Dienstag nach dem 5. Fastensonntag

Würfel

Die zweite Hälfte hat lange begonnen.

Wenn ich so zurückblicke, fällt meine Bilanz eigentlich sehr gut aus: Ich habe mich brav an die Gebote und Verbote gehalten, bin darüber hinaus ins Grübeln gekommen, habe darüber nachgedacht, was es heißt, auf etwas zu verzichten. Allen in allem bin ich recht zufrieden.

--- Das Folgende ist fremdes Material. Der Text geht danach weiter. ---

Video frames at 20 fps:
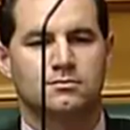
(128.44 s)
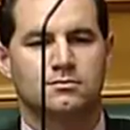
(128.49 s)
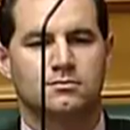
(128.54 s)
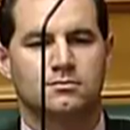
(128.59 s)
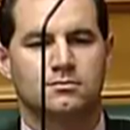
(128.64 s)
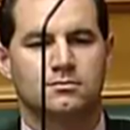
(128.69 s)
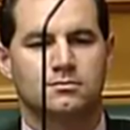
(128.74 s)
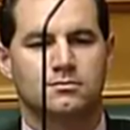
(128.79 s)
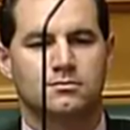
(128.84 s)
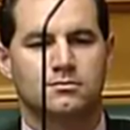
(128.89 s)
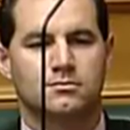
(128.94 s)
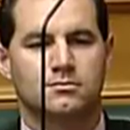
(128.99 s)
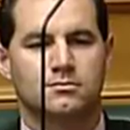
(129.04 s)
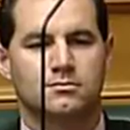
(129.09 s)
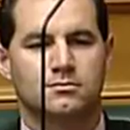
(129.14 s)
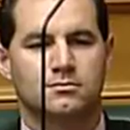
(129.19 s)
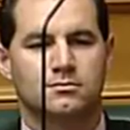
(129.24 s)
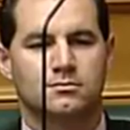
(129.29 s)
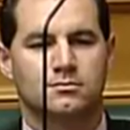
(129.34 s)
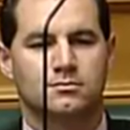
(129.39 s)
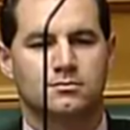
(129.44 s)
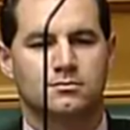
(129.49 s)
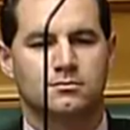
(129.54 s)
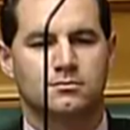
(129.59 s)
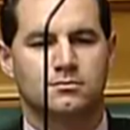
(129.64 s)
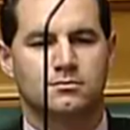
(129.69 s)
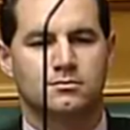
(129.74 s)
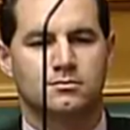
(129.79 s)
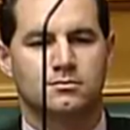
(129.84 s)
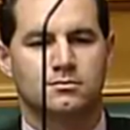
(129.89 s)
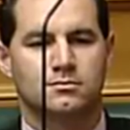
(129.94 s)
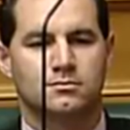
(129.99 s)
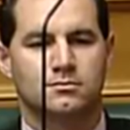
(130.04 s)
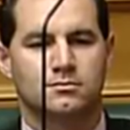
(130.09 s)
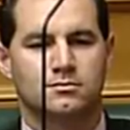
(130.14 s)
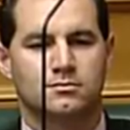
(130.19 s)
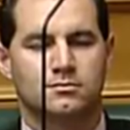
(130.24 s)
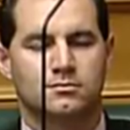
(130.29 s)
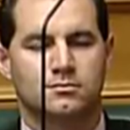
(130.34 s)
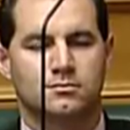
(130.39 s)

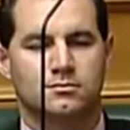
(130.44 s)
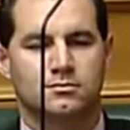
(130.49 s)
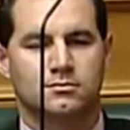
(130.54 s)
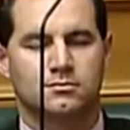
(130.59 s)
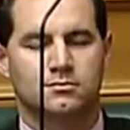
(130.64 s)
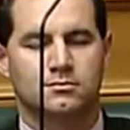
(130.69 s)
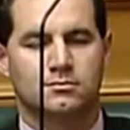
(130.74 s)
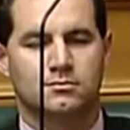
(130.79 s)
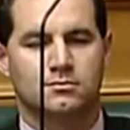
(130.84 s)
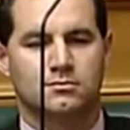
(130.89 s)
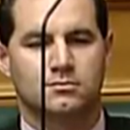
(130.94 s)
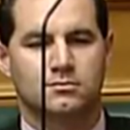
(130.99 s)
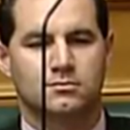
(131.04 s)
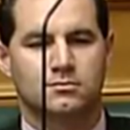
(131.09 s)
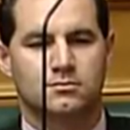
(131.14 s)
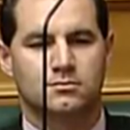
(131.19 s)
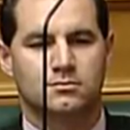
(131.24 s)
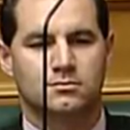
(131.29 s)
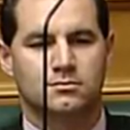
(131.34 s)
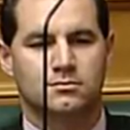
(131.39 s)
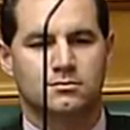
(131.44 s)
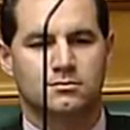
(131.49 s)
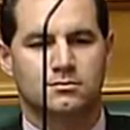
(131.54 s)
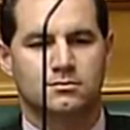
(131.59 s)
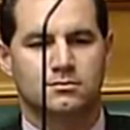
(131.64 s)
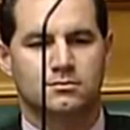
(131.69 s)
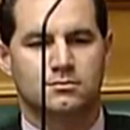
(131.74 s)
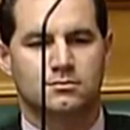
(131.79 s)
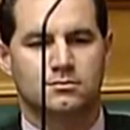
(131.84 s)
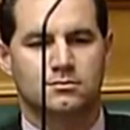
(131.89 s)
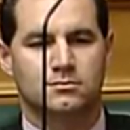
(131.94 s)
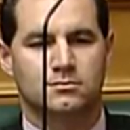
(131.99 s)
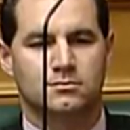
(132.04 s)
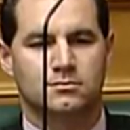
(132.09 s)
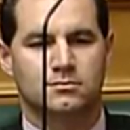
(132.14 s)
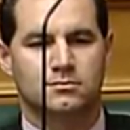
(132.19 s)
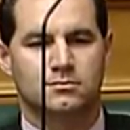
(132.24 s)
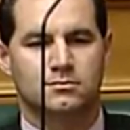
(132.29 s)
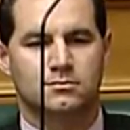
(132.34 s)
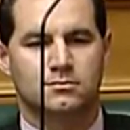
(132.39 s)

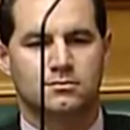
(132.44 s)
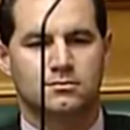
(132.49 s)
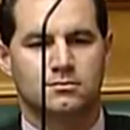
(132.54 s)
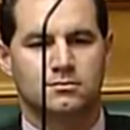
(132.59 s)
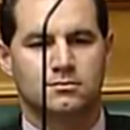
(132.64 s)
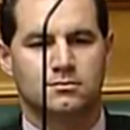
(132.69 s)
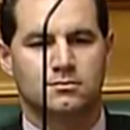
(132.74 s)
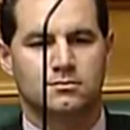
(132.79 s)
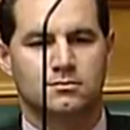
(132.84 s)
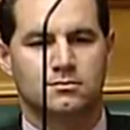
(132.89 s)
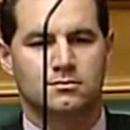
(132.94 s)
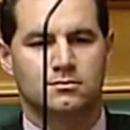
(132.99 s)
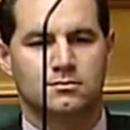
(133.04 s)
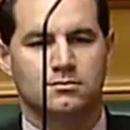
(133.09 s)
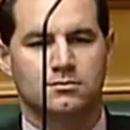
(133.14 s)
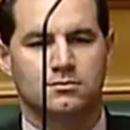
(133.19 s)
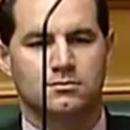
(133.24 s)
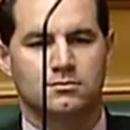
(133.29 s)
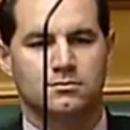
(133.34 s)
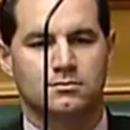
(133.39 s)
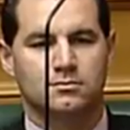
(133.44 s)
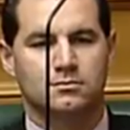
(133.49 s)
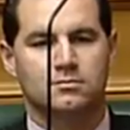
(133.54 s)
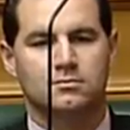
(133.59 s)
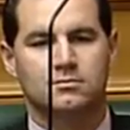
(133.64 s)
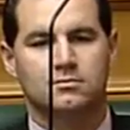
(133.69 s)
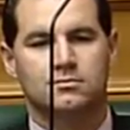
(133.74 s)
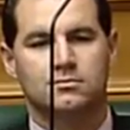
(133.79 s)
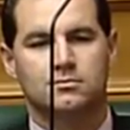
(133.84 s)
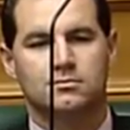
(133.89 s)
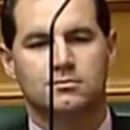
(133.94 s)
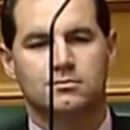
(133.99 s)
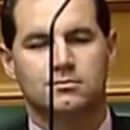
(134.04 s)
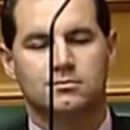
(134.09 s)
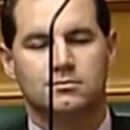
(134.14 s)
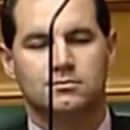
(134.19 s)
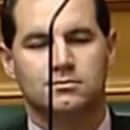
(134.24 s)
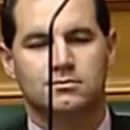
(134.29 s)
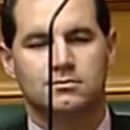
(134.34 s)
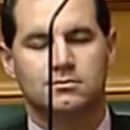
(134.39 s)

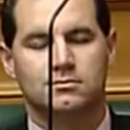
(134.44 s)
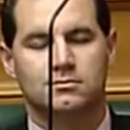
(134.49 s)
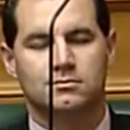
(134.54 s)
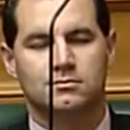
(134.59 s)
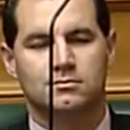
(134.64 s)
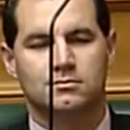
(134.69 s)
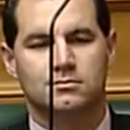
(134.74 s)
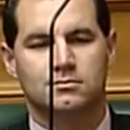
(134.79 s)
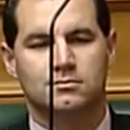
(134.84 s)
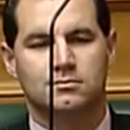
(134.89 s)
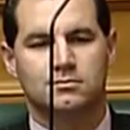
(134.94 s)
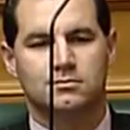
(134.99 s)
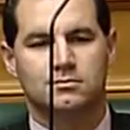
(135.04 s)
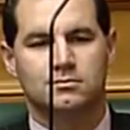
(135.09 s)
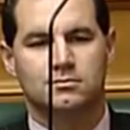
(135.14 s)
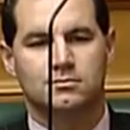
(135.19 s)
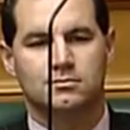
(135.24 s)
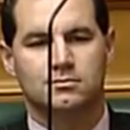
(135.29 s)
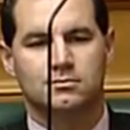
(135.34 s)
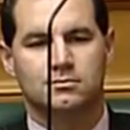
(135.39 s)
The person shown says nothing.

SalatDie vierte und fünfte Seite des Fastens fasse ich in einem zusammen, da sie beide auf das gleiche hinauslaufen. Es geht einerseits um den Verzicht auf Süßigkeiten (vierte Seite) und den Verzicht auf Fleisch (fünfte Seite).
Wie die Seite „nicht Streiten“, stammt auch „keine Süßigkeiten“ noch aus früheren Zeiten und wurde als „Klassiker“ auf unserem Würfel hinzugefügt. Damit verbunden ist natürlich immer der Vorsatz, sich mal gesund und bewusst zu ernähren und sich auch einmal klar zu machen, dass Süßigkeiten Genussmittel sind, die nicht jedem auf der Welt vergönnt sind. Wie oft kommt es vor, dass man einfach mal so mir nichts dir nichts eine Tafel Schokolade verdrückt oder eine ganze Tüte Gummibärchen verschlingt? Und dabei ist einem immer seltener bewusst, was es eigentlich für ein Privileg ist. Das wird dann erst wieder klar, wenn man mal einen Tag darauf verzichtet. Gar nicht so einfach wie man denkt, selbst, wenn man sich im Vorhinein darauf einstellen kann.
Beim Fleisch ist es ähnlich (auch wenn es mir hier um einiges leichter fällt). Doch hier ist noch etwas anderes wichtig: Nämlich die Idee, ein wenig ursprünglicher und weniger extravagant zu leben. Wie viele Tiere müssen dafür hinhalten, nur damit wir unseren Bedarf decken können. Wie viel Fleisch wird jährlich in Deutschland produziert und weggeworfen?! Und dann stellt man sich die Frage: Brauche ich das eigentlich? Muss ich wirklich jeden Tag Schnitzel essen? Mal ein bisschen vegan zu leben, ist nicht gerade ungesund und schadet niemandem. Warum nicht einfach mal einen frischen Salat anstelle von Schnitzel mit Kartoffeln? Oder, wer gar nicht ohne kann, auch einfach mal Salat mit Putenstreifen oder der gleichen…
Wichtig ist hierbei jedoch vor allem, dass man sich vor Augen führt, dass nicht alles eine Selbstverständlichkeit ist, auch, wenn wir es als solche ansehen.